[PROVIDED DATA Boundary: Start]

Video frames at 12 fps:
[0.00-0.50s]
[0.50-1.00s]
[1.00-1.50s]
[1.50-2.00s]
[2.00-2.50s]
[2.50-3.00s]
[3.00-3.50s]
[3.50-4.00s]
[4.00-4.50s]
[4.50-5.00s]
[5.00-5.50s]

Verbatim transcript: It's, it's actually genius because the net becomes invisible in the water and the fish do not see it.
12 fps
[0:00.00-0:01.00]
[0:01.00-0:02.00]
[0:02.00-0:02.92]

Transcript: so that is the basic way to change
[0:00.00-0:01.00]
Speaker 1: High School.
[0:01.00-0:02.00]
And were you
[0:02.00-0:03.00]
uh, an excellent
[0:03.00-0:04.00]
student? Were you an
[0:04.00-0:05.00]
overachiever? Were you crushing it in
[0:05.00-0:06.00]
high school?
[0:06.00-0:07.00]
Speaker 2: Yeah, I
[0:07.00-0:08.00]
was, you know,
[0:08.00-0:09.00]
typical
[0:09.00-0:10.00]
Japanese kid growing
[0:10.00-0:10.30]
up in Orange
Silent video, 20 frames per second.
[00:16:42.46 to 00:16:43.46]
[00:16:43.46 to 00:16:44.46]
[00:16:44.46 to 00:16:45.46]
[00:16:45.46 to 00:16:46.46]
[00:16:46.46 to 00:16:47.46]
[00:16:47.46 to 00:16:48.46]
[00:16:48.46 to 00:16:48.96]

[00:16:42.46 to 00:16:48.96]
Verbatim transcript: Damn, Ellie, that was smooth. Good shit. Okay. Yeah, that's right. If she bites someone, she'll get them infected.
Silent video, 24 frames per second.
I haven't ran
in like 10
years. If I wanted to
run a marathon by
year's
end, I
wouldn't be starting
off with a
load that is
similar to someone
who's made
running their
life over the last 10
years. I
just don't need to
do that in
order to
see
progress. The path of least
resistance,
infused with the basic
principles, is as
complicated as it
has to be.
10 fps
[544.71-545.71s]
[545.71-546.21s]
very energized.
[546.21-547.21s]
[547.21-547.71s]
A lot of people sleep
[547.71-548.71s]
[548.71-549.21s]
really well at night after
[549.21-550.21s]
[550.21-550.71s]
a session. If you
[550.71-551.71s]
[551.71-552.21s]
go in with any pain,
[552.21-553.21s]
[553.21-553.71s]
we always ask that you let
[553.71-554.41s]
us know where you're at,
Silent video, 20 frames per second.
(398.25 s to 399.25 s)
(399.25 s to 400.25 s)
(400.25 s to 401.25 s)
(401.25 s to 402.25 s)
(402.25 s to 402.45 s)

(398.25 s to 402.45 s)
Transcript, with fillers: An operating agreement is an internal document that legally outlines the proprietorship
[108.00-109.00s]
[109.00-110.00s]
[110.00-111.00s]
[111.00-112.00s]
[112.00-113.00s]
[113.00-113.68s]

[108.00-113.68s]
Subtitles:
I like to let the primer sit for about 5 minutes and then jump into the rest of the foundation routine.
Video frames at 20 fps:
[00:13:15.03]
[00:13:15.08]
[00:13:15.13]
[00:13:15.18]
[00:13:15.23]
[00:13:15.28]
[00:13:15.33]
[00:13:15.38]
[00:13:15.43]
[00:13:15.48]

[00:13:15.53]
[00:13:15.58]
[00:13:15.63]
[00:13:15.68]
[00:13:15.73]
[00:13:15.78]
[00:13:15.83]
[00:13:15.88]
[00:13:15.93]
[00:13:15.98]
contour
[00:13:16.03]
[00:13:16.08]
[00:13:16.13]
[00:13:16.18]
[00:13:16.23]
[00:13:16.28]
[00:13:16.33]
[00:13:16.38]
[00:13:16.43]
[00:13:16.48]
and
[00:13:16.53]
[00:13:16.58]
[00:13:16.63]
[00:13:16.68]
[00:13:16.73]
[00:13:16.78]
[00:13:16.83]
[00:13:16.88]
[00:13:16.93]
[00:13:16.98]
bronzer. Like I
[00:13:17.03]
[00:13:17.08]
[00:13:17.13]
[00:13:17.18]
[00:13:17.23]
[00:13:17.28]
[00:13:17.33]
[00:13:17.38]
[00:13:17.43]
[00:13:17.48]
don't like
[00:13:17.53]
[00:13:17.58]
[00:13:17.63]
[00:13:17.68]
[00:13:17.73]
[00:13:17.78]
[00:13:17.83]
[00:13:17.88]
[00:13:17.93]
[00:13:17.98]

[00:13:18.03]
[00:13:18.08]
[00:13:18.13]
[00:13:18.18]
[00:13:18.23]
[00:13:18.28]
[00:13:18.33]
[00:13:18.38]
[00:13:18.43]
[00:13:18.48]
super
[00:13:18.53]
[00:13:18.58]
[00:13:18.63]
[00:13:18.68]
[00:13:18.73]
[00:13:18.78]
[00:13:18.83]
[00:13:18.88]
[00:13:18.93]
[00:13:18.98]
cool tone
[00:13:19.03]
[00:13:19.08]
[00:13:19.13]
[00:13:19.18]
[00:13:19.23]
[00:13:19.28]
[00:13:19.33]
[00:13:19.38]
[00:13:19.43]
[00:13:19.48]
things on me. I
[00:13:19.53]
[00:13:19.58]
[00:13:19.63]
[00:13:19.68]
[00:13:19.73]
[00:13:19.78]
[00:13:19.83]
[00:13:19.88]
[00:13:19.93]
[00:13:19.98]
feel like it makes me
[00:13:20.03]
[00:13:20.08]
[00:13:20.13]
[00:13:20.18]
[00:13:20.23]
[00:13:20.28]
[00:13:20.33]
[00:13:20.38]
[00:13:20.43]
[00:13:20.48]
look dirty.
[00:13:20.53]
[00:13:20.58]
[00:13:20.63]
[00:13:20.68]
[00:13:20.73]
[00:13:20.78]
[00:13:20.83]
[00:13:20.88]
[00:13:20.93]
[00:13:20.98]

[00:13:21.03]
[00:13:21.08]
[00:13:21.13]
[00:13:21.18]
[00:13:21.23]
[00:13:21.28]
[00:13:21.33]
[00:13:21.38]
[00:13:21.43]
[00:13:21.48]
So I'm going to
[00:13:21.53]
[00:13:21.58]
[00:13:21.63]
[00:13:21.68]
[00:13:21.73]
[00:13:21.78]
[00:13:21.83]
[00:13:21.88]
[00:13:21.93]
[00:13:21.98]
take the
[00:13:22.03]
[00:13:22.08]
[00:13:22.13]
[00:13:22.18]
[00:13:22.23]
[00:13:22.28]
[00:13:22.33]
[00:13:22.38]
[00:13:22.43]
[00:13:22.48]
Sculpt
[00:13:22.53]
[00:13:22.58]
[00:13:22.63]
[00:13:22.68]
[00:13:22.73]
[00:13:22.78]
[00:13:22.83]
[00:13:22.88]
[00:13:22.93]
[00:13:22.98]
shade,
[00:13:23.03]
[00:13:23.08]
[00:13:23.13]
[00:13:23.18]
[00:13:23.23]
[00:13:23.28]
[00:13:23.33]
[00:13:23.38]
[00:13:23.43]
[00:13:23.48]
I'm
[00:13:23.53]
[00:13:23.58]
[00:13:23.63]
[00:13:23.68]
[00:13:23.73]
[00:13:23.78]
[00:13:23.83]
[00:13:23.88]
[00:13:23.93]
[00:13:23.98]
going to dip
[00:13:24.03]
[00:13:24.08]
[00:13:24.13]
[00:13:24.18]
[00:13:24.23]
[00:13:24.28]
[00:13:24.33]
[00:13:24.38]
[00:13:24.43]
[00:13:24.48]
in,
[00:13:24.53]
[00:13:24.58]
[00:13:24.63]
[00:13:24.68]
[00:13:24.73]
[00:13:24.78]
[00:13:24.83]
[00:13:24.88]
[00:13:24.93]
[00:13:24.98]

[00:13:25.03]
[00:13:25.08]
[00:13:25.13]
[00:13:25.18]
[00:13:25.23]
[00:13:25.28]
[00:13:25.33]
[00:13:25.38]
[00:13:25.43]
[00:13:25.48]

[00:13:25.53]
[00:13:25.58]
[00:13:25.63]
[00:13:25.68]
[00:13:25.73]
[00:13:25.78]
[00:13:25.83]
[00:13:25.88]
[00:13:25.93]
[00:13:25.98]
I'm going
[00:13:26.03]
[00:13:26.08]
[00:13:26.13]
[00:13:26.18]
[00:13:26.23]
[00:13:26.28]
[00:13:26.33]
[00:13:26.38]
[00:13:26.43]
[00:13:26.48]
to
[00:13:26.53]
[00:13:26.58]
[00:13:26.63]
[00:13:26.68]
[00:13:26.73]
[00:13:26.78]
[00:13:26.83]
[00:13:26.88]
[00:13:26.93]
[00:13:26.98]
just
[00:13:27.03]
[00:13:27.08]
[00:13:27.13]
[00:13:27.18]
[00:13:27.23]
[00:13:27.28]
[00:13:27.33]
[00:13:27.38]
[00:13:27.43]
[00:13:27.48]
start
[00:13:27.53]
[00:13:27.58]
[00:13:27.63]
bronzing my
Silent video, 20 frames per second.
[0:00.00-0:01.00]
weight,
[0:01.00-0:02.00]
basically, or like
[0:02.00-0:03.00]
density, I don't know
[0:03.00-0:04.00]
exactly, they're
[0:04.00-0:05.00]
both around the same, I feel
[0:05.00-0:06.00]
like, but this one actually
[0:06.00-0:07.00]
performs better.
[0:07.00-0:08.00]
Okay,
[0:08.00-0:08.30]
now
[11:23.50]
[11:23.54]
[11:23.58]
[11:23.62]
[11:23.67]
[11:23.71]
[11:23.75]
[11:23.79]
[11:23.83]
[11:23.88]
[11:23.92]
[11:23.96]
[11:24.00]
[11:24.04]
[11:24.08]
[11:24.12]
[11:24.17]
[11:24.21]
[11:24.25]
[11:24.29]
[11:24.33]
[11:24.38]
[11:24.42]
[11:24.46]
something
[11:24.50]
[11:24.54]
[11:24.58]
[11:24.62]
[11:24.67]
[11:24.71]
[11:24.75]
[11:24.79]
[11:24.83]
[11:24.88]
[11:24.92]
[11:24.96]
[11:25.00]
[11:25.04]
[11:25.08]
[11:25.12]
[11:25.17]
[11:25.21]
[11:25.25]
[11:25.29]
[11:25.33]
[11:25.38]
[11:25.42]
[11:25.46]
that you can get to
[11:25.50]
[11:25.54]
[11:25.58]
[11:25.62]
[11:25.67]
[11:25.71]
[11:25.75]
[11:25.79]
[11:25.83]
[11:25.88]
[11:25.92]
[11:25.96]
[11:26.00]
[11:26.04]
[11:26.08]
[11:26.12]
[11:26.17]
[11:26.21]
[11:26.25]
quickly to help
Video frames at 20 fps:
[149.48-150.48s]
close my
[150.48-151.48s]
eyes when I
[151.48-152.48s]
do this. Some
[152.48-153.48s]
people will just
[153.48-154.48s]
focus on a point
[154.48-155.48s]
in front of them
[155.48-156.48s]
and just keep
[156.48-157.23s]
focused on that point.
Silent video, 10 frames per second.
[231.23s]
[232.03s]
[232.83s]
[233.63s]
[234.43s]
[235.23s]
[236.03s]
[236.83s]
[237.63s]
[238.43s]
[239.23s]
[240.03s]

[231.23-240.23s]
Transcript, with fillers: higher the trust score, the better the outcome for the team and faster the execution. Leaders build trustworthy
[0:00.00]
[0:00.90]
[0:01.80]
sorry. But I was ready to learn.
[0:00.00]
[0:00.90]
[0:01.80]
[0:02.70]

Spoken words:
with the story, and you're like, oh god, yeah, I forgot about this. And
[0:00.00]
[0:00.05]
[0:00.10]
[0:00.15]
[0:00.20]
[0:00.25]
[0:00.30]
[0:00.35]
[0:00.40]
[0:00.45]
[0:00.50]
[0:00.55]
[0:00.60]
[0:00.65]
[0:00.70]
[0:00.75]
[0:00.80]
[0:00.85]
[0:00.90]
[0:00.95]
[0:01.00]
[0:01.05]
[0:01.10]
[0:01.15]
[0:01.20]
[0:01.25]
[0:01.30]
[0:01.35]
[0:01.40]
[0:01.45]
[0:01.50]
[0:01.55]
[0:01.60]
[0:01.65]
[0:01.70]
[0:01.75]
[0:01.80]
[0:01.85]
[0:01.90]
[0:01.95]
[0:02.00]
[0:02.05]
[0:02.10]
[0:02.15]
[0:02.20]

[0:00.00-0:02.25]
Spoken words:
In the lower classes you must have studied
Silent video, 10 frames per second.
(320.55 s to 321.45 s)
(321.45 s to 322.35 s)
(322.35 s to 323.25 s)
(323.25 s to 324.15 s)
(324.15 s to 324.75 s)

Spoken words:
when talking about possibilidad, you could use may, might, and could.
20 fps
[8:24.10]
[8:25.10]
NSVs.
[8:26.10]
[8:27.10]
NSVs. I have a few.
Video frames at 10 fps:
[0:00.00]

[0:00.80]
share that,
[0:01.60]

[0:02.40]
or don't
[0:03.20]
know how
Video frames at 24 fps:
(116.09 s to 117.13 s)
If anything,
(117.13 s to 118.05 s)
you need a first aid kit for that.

[PROVIDED DATA Boundary: End]

Among the entries above, find the line with "[00:13:22.63]" and the line with "[00:13:24.83]"; give again exactly these two lines and all lines between them.

> [RESULT FOR THIS EXERCISE]:
[00:13:22.63]
[00:13:22.68]
[00:13:22.73]
[00:13:22.78]
[00:13:22.83]
[00:13:22.88]
[00:13:22.93]
[00:13:22.98]
shade,
[00:13:23.03]
[00:13:23.08]
[00:13:23.13]
[00:13:23.18]
[00:13:23.23]
[00:13:23.28]
[00:13:23.33]
[00:13:23.38]
[00:13:23.43]
[00:13:23.48]
I'm
[00:13:23.53]
[00:13:23.58]
[00:13:23.63]
[00:13:23.68]
[00:13:23.73]
[00:13:23.78]
[00:13:23.83]
[00:13:23.88]
[00:13:23.93]
[00:13:23.98]
going to dip
[00:13:24.03]
[00:13:24.08]
[00:13:24.13]
[00:13:24.18]
[00:13:24.23]
[00:13:24.28]
[00:13:24.33]
[00:13:24.38]
[00:13:24.43]
[00:13:24.48]
in,
[00:13:24.53]
[00:13:24.58]
[00:13:24.63]
[00:13:24.68]
[00:13:24.73]
[00:13:24.78]
[00:13:24.83]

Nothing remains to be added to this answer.